Захар, сука поганая, что ж ты со мной сделал?! Откуда взялся на мою голову со своими откровениями?! Жил бы себе, как раньше, поживал, плевал в потолок… Трахал бы Лильку по субботам, с друзьями водку пил, Танька бы вид делала, что ничего не замечает, – а я б и вправду не замечал… Подавиться тебе, Захар, и твоей правдой, и твоим враньем! Убить тебя хотели? Правильно хотели! Я тебя, козла, поймаю – сам придушу!
От душевного расстройства Саша извлек из багажника бутылку красного «Ахашени», со злостью вырвал пробку, едва не сломав штопор, – и залпом выхлебал добрых полбутылки прямо из горлышка.
Скрипнули ворота.
– Саня! Они… Спрячь меня!
У ворот стоял трясущийся Захар. Лицо его было в крови.
– Ты что, совсем придурок?! Они же сюда за тобой явятся… и меня, как свидетеля…
– Они не видели!.. Я побежал, а они… Саня, кажется, они друг друга перестреляли!
Далекие петарды получили объяснение. А желание придушить однокашника собственными руками – новый импульс.
– Точно не видели?
– Точно! Клянусь!
– Ладно. – Саша выглянул за ворота. Вроде и правда тихо. – Сходи к умывальнику, ополоснись. Потом расскажешь.

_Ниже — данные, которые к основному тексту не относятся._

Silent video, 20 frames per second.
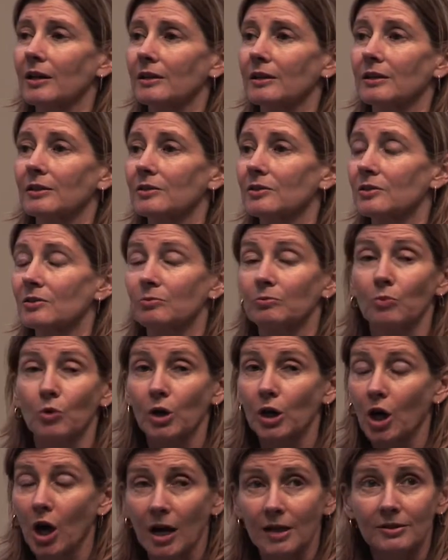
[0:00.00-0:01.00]
it's
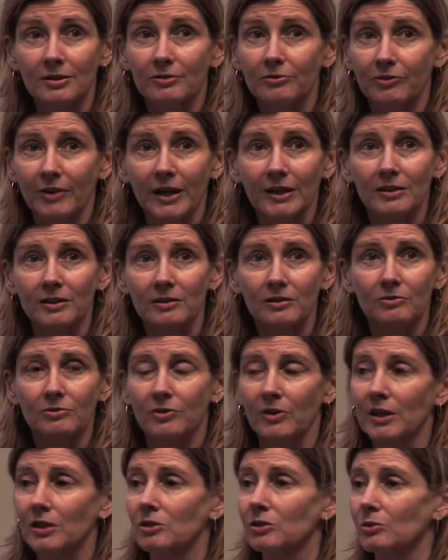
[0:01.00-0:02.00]
more cost
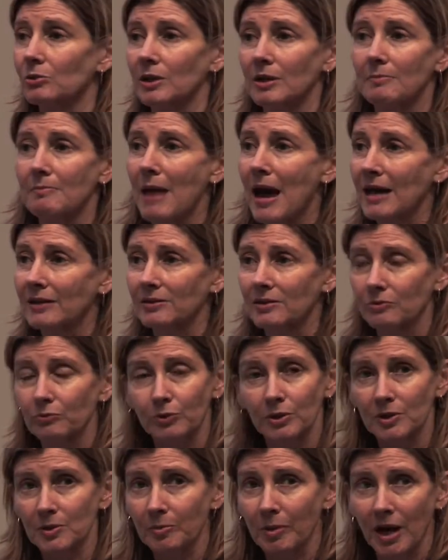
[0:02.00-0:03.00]
effective than doing massive
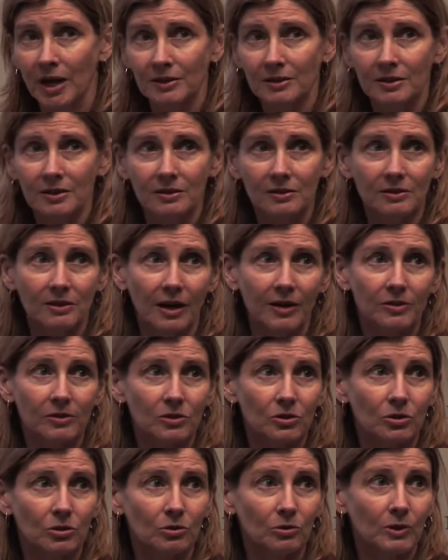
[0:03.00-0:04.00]
responses
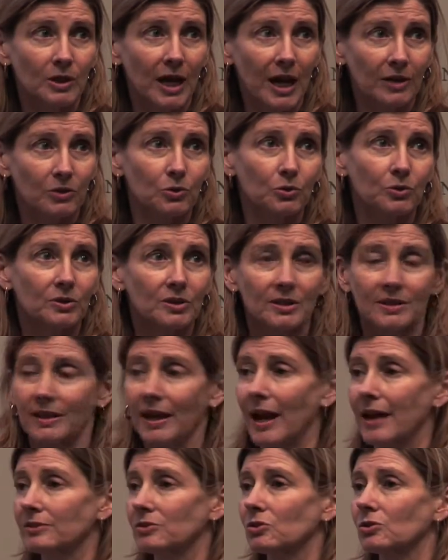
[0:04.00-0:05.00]
either to a natural
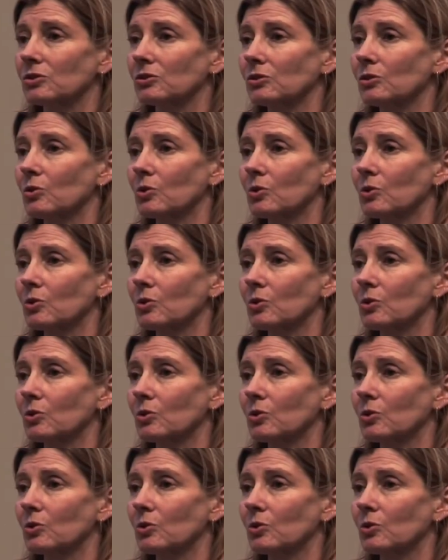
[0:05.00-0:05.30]
disaster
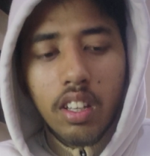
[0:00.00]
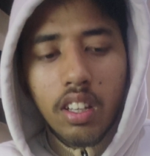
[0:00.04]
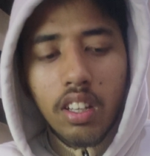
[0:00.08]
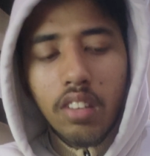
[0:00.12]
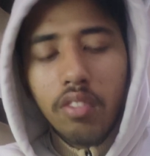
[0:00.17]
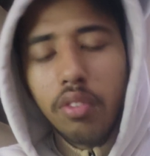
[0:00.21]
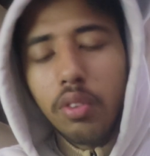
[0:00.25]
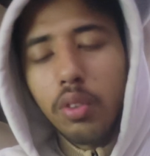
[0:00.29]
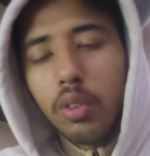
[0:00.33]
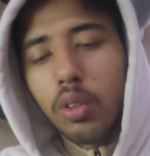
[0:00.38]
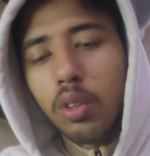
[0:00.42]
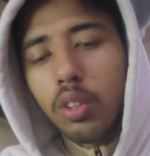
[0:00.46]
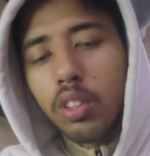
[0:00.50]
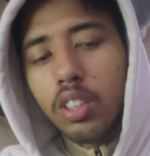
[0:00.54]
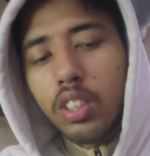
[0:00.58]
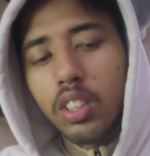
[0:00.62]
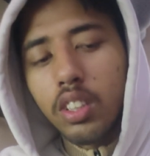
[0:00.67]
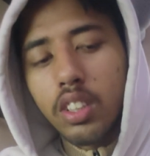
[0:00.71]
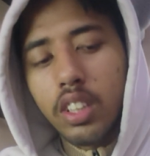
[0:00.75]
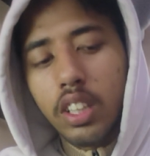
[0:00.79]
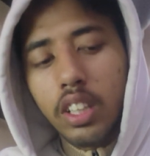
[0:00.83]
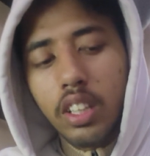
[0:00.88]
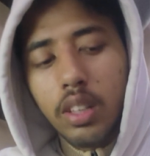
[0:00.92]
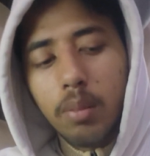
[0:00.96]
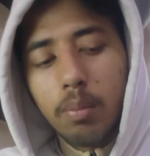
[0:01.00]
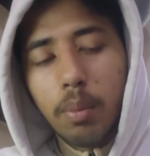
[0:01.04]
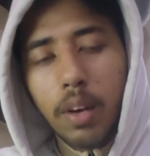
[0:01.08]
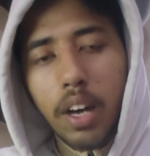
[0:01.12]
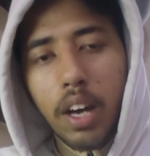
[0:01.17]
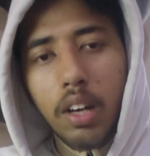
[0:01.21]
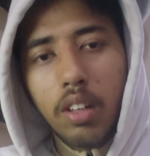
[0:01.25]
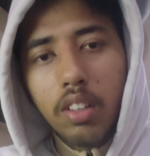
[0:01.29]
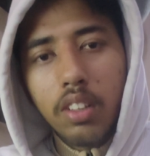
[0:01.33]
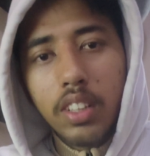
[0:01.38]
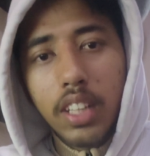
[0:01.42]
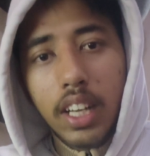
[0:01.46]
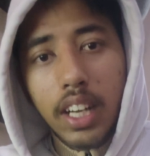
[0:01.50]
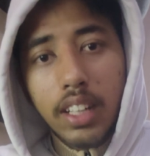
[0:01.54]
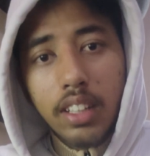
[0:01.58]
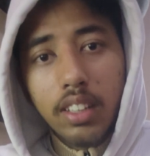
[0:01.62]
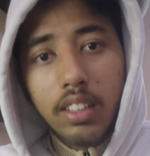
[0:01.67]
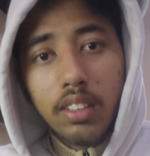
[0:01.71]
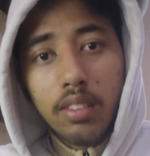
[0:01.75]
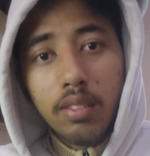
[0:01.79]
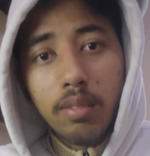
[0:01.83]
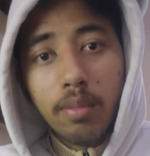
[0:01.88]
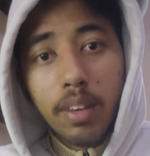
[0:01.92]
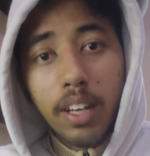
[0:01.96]
If you only think about that
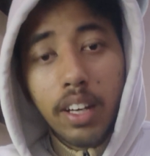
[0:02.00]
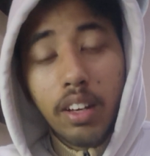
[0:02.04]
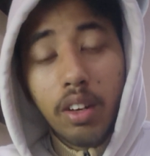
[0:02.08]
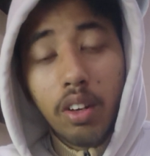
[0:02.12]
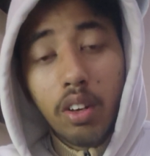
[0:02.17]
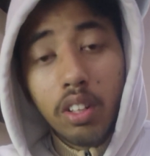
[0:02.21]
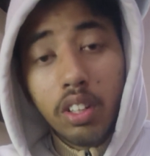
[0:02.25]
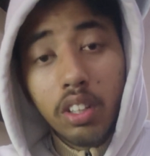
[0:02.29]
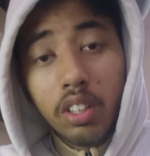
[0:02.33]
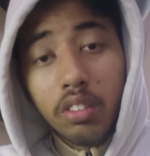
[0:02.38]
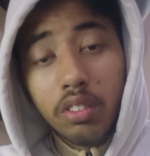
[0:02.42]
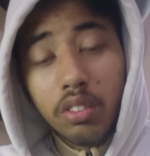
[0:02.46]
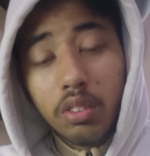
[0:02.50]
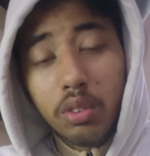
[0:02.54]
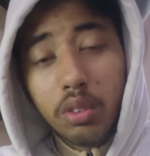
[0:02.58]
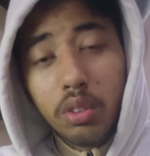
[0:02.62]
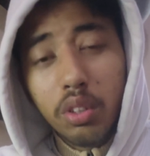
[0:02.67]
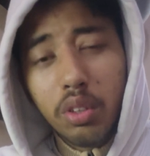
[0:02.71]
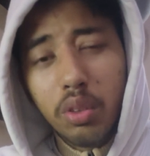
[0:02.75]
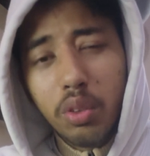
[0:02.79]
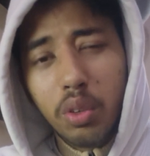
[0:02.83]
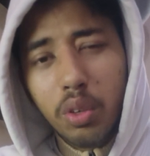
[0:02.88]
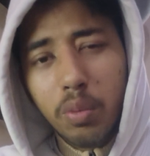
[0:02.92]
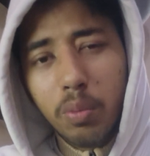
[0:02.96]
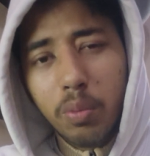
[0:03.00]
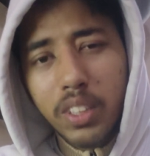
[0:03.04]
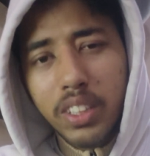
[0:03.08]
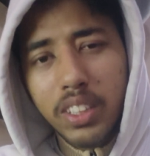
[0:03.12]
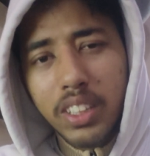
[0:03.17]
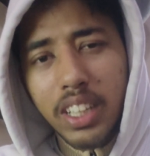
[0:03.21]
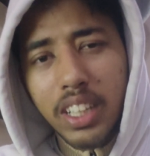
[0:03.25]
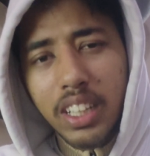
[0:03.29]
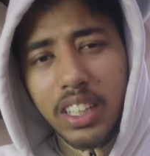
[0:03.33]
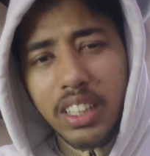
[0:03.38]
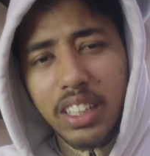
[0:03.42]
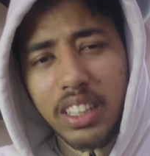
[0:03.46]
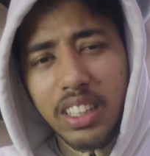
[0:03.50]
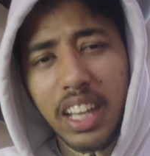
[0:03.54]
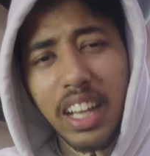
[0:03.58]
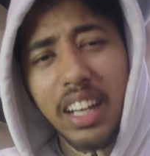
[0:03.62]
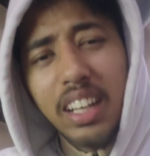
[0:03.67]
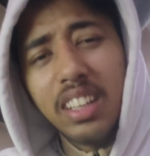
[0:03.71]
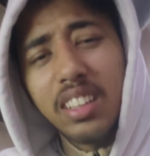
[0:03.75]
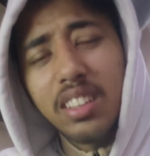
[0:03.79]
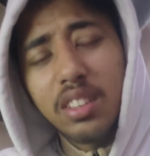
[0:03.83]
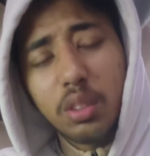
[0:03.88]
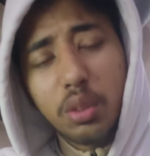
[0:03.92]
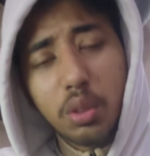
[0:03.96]
by learning through your own mistakes, that
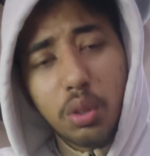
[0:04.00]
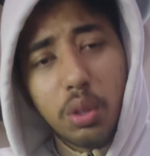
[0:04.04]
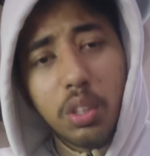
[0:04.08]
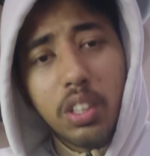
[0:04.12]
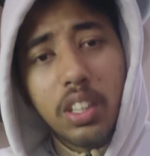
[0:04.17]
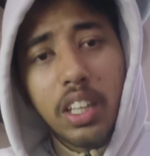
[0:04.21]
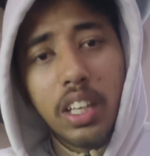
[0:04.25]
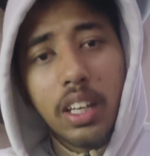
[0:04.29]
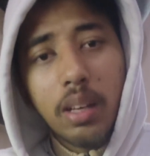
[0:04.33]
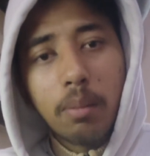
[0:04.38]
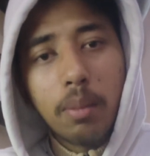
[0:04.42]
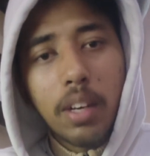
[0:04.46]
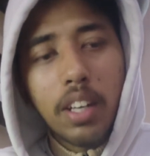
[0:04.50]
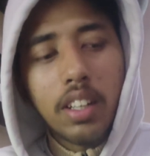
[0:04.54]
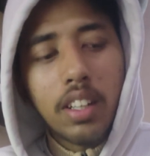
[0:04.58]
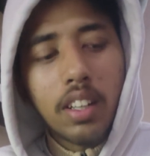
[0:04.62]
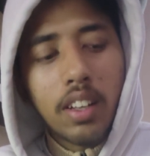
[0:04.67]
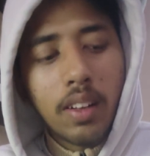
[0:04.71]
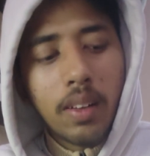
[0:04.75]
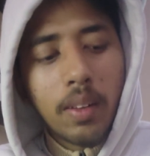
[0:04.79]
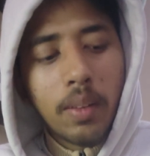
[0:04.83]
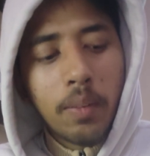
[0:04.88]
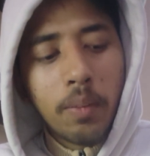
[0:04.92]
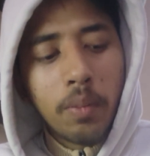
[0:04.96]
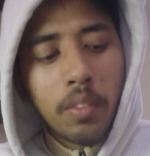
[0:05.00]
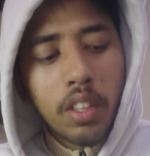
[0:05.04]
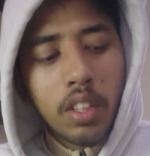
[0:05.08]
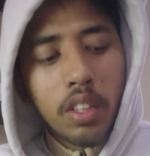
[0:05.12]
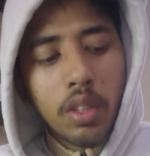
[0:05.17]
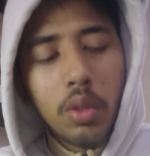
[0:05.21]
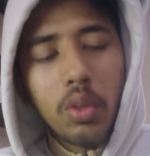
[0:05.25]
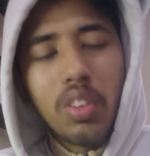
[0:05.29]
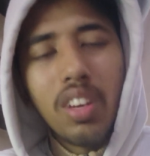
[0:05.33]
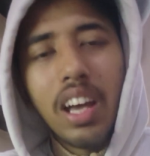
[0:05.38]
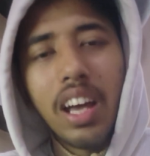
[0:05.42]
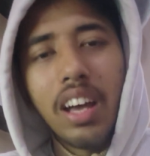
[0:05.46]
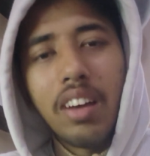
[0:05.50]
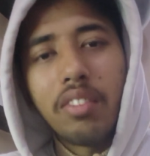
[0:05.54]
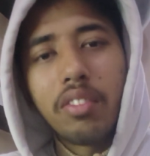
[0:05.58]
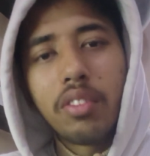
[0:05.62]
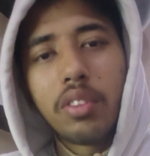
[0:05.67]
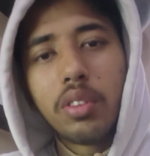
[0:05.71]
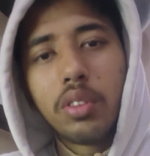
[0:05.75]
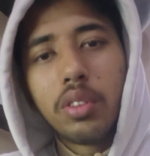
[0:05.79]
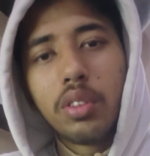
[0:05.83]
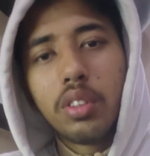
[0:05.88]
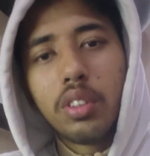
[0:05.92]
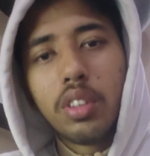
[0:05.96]
is a good thing. But you have
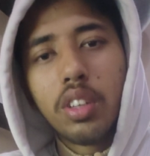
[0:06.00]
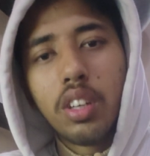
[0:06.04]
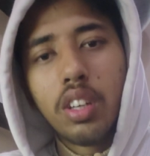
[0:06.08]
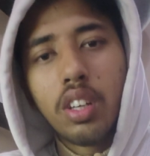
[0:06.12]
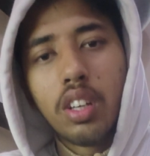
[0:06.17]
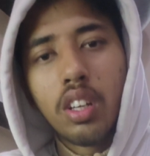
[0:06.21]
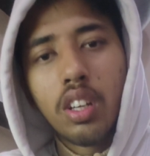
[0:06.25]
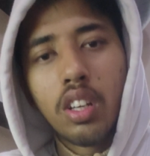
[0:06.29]
to,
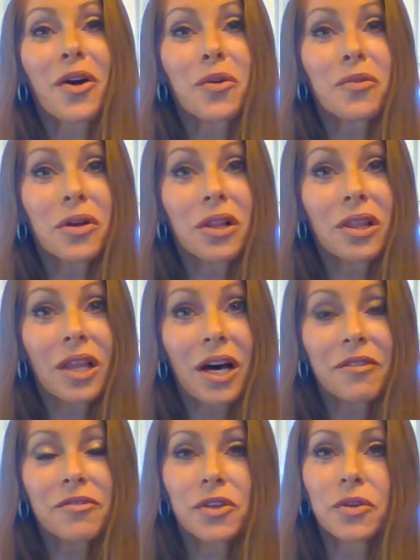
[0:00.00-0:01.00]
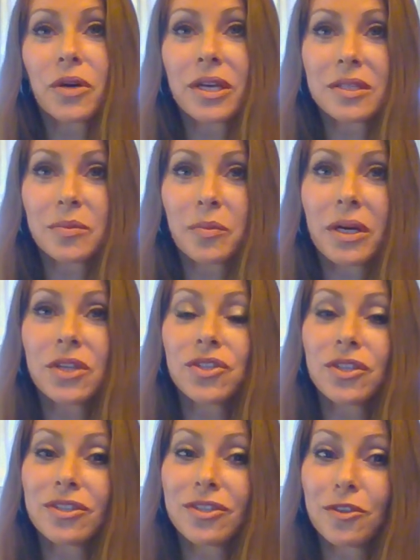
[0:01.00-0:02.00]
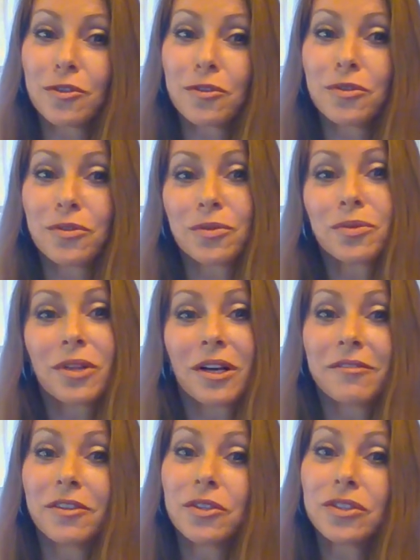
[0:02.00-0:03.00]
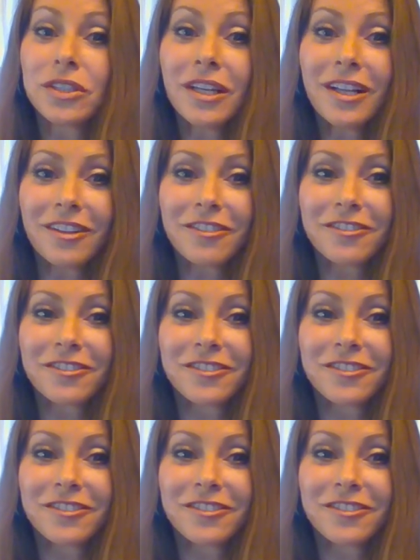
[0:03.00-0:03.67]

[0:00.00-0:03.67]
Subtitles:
who will love you as much as you do love yourself.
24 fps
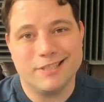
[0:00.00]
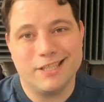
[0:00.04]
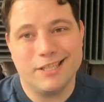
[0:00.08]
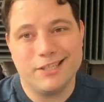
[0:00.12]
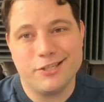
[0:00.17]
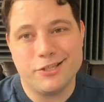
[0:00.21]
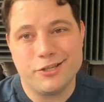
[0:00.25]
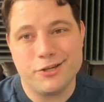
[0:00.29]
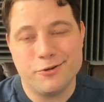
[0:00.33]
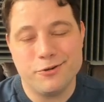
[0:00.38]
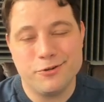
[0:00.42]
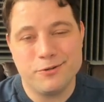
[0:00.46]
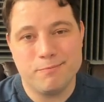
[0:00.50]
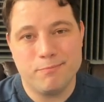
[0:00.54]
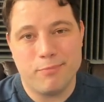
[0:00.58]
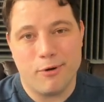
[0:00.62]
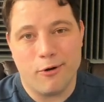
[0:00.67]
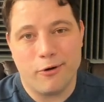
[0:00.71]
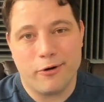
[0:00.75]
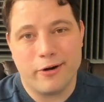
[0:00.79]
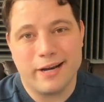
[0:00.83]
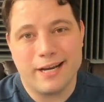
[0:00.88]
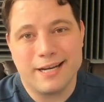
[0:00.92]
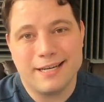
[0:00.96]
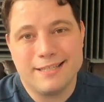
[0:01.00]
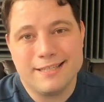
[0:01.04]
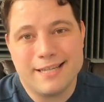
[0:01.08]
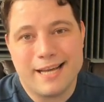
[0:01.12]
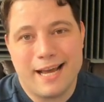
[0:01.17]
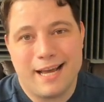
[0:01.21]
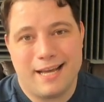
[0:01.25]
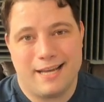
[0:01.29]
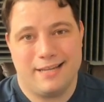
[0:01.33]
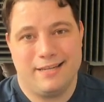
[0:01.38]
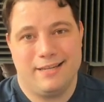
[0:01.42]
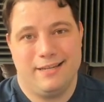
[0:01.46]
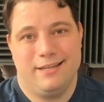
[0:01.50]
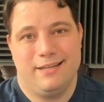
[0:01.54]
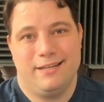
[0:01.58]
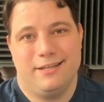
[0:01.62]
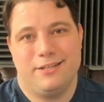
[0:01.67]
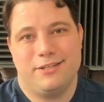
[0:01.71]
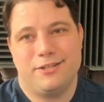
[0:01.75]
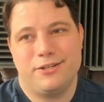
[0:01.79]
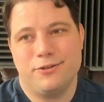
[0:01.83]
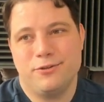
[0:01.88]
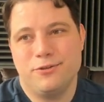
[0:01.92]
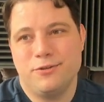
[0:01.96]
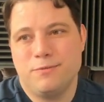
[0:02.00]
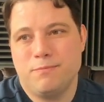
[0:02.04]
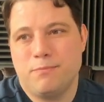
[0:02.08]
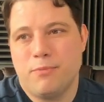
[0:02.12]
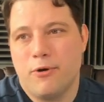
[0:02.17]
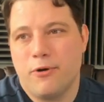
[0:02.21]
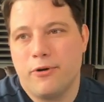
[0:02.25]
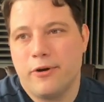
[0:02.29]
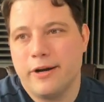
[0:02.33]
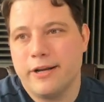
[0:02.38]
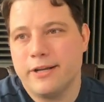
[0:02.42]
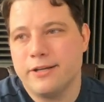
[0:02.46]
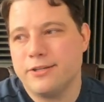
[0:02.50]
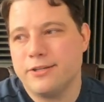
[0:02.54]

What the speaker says: choose boring tech. Choose boring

Из сбивчивого рассказа Захара выяснилось следующее. На полпути к станции его встретили. Юркнуть в кусты Захар не успел. Бритоголовый амбал, выбравшись из черного «БМВ», молча врезал жертве по зубам – для профилактики – и стал заталкивать на заднее сиденье. Сопротивления Захар не оказал. Во всяком случае, до тех пор, пока рядом не тормознула другая тачка. Кажется, в «Вольво» сидели заказчики рекламы пылесоса «Никодим». После короткого выяснения отношений, сводившегося преимущественно к жестам и междометиям, началась пальба. Дальше Захар смотреть не стал: ринулся в кусты, кубарем скатился в балку и дал деру.
– Да, влип ты конкретно…
Саша налил трясущемуся Захару вина и достал вторую бутылку. Мотнул головой на поспевшие шашлыки: кормись! Душить Захара расхотелось.
– Но ты все-таки придурок!
Захар виновато развел руками, расплескав «Ахашени».
– Твоя проблема решается в один момент. И моя, кстати, тоже! – Эта мысль, честно говоря, только сейчас пришла в голову Маленину, и он сразу повеселел. – Ты ж записку мне накорябать смог?
– Смог, – не стал отпираться Захар.
– Значит, садись и пиши: «У меня все будет о'кей. Они все от меня завтра же отстанут, я за год заработаю кучу бабок, женюсь на Наоми Кэмпбелл, проживу сто… нет, триста!.. пятьсот лет!..» И все такое. Оно ж у тебя сбывается? Сбывается. Пользуйся, дурья твоя башка! А потом я напишу… или нет, лучше ты про меня напишешь – у тебя восемьдесят процентов…
Захар смотрел на него грустными глазами побитой собаки.
– Если б все так просто было… Думаешь, я совсем дурак? Думаешь, не пробовал?